Start at the line containing "[0:09.09-0:10.00]" and transcribe every line exactly through the end of the records below, and only those lines.

■ ■ ■ ■ ■ ■ ■

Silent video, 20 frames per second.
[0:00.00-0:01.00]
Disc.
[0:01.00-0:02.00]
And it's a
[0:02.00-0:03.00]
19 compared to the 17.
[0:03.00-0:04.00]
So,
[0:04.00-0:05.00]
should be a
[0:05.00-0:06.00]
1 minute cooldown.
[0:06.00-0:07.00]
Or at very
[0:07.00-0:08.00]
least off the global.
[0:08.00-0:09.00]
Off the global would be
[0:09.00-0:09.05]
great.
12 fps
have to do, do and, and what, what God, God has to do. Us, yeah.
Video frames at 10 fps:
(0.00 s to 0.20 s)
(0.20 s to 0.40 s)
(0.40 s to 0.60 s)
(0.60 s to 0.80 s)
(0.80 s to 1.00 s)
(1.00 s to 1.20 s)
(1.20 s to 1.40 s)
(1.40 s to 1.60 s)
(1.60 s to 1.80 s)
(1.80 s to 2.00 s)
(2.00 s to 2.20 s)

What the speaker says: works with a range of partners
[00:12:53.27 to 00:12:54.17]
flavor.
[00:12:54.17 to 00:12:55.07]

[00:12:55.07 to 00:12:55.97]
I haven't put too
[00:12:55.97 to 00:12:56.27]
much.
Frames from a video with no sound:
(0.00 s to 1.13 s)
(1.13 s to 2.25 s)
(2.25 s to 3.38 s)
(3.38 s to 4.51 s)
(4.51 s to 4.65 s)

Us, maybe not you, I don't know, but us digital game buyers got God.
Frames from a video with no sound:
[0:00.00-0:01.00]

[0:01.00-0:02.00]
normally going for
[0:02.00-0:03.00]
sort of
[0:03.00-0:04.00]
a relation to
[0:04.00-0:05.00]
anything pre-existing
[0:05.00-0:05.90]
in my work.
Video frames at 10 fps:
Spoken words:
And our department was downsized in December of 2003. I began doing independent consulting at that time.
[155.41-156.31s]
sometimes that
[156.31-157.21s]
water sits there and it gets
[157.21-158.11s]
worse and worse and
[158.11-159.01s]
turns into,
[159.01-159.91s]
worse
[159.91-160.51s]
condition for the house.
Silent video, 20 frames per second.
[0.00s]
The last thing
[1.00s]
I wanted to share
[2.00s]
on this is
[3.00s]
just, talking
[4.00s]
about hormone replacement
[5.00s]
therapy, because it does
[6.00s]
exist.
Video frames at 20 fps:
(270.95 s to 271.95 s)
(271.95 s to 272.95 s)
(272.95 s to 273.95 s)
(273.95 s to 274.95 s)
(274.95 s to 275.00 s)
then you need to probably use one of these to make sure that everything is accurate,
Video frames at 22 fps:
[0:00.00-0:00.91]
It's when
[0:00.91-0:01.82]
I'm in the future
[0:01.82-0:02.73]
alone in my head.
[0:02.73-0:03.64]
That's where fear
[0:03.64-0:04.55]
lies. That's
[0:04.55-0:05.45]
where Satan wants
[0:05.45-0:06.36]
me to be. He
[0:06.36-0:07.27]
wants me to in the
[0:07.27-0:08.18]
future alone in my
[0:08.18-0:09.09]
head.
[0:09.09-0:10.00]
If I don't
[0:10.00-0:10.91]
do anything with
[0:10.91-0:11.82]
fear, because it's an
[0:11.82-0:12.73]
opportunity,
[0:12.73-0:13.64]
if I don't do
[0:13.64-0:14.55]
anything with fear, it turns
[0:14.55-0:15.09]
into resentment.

■ ■ ■ ■ ■ ■ ■

SOLUTION FOR THIS EXERCISE:
[0:09.09-0:10.00]
If I don't
[0:10.00-0:10.91]
do anything with
[0:10.91-0:11.82]
fear, because it's an
[0:11.82-0:12.73]
opportunity,
[0:12.73-0:13.64]
if I don't do
[0:13.64-0:14.55]
anything with fear, it turns
[0:14.55-0:15.09]
into resentment.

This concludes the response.